- WORK INSTRUCTIONS
Each record is to be written out exactly as it appears.
Segment Open
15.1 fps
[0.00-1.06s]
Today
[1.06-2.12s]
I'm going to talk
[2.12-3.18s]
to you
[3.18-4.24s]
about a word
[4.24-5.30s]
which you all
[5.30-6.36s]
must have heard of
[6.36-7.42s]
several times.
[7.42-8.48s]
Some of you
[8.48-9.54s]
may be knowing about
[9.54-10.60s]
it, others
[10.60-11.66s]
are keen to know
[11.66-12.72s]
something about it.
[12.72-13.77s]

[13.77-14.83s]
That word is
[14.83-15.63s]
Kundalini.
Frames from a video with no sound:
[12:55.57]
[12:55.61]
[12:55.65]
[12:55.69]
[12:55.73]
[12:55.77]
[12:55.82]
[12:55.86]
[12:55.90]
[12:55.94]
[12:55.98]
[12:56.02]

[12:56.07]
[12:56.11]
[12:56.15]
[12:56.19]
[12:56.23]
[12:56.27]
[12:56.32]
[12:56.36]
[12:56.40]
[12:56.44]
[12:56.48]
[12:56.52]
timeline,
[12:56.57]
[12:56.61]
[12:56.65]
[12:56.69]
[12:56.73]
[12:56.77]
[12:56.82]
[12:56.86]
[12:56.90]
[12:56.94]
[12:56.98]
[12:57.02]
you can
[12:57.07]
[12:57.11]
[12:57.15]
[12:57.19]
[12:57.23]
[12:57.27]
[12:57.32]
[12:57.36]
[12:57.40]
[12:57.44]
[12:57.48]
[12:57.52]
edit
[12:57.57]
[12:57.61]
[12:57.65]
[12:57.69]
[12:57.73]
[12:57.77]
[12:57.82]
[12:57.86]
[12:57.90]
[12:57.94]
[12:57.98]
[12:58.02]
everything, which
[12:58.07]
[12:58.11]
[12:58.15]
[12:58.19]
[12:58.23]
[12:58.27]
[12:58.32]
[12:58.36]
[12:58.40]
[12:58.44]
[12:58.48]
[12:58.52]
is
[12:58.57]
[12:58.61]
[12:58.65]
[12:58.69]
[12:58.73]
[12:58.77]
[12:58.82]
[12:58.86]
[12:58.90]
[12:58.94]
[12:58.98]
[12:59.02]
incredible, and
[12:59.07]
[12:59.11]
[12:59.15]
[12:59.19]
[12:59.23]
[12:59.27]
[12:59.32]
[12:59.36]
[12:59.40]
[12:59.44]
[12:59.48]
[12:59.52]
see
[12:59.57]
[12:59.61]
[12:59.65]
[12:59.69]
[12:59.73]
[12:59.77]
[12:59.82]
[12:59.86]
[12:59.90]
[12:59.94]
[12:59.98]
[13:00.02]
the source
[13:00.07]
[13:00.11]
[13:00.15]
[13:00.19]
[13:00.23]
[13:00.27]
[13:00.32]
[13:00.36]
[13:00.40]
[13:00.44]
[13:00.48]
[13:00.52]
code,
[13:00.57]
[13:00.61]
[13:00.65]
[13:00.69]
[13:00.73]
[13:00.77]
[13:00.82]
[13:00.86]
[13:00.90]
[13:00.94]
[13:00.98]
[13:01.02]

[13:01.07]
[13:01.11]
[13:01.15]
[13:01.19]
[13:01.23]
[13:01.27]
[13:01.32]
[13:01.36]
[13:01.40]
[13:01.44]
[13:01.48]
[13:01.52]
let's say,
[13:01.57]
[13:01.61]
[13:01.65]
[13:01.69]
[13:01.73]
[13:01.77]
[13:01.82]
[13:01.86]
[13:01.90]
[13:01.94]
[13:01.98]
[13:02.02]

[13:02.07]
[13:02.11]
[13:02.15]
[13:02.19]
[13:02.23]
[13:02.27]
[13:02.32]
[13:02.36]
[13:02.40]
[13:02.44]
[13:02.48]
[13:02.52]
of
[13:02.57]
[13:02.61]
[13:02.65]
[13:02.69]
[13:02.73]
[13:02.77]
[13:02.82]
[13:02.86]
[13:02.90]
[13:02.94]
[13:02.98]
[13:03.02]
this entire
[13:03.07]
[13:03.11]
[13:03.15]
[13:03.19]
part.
Segment Closed
- ANSWER BOX
15.1 fps
[0.00-1.06s]
Today
[1.06-2.12s]
I'm going to talk
[2.12-3.18s]
to you
[3.18-4.24s]
about a word
[4.24-5.30s]
which you all
[5.30-6.36s]
must have heard of
[6.36-7.42s]
several times.
[7.42-8.48s]
Some of you
[8.48-9.54s]
may be knowing about
[9.54-10.60s]
it, others
[10.60-11.66s]
are keen to know
[11.66-12.72s]
something about it.
[12.72-13.77s]

[13.77-14.83s]
That word is
[14.83-15.63s]
Kundalini.
Frames from a video with no sound:
[12:55.57]
[12:55.61]
[12:55.65]
[12:55.69]
[12:55.73]
[12:55.77]
[12:55.82]
[12:55.86]
[12:55.90]
[12:55.94]
[12:55.98]
[12:56.02]

[12:56.07]
[12:56.11]
[12:56.15]
[12:56.19]
[12:56.23]
[12:56.27]
[12:56.32]
[12:56.36]
[12:56.40]
[12:56.44]
[12:56.48]
[12:56.52]
timeline,
[12:56.57]
[12:56.61]
[12:56.65]
[12:56.69]
[12:56.73]
[12:56.77]
[12:56.82]
[12:56.86]
[12:56.90]
[12:56.94]
[12:56.98]
[12:57.02]
you can
[12:57.07]
[12:57.11]
[12:57.15]
[12:57.19]
[12:57.23]
[12:57.27]
[12:57.32]
[12:57.36]
[12:57.40]
[12:57.44]
[12:57.48]
[12:57.52]
edit
[12:57.57]
[12:57.61]
[12:57.65]
[12:57.69]
[12:57.73]
[12:57.77]
[12:57.82]
[12:57.86]
[12:57.90]
[12:57.94]
[12:57.98]
[12:58.02]
everything, which
[12:58.07]
[12:58.11]
[12:58.15]
[12:58.19]
[12:58.23]
[12:58.27]
[12:58.32]
[12:58.36]
[12:58.40]
[12:58.44]
[12:58.48]
[12:58.52]
is
[12:58.57]
[12:58.61]
[12:58.65]
[12:58.69]
[12:58.73]
[12:58.77]
[12:58.82]
[12:58.86]
[12:58.90]
[12:58.94]
[12:58.98]
[12:59.02]
incredible, and
[12:59.07]
[12:59.11]
[12:59.15]
[12:59.19]
[12:59.23]
[12:59.27]
[12:59.32]
[12:59.36]
[12:59.40]
[12:59.44]
[12:59.48]
[12:59.52]
see
[12:59.57]
[12:59.61]
[12:59.65]
[12:59.69]
[12:59.73]
[12:59.77]
[12:59.82]
[12:59.86]
[12:59.90]
[12:59.94]
[12:59.98]
[13:00.02]
the source
[13:00.07]
[13:00.11]
[13:00.15]
[13:00.19]
[13:00.23]
[13:00.27]
[13:00.32]
[13:00.36]
[13:00.40]
[13:00.44]
[13:00.48]
[13:00.52]
code,
[13:00.57]
[13:00.61]
[13:00.65]
[13:00.69]
[13:00.73]
[13:00.77]
[13:00.82]
[13:00.86]
[13:00.90]
[13:00.94]
[13:00.98]
[13:01.02]

[13:01.07]
[13:01.11]
[13:01.15]
[13:01.19]
[13:01.23]
[13:01.27]
[13:01.32]
[13:01.36]
[13:01.40]
[13:01.44]
[13:01.48]
[13:01.52]
let's say,
[13:01.57]
[13:01.61]
[13:01.65]
[13:01.69]
[13:01.73]
[13:01.77]
[13:01.82]
[13:01.86]
[13:01.90]
[13:01.94]
[13:01.98]
[13:02.02]

[13:02.07]
[13:02.11]
[13:02.15]
[13:02.19]
[13:02.23]
[13:02.27]
[13:02.32]
[13:02.36]
[13:02.40]
[13:02.44]
[13:02.48]
[13:02.52]
of
[13:02.57]
[13:02.61]
[13:02.65]
[13:02.69]
[13:02.73]
[13:02.77]
[13:02.82]
[13:02.86]
[13:02.90]
[13:02.94]
[13:02.98]
[13:03.02]
this entire
[13:03.07]
[13:03.11]
[13:03.15]
[13:03.19]
part.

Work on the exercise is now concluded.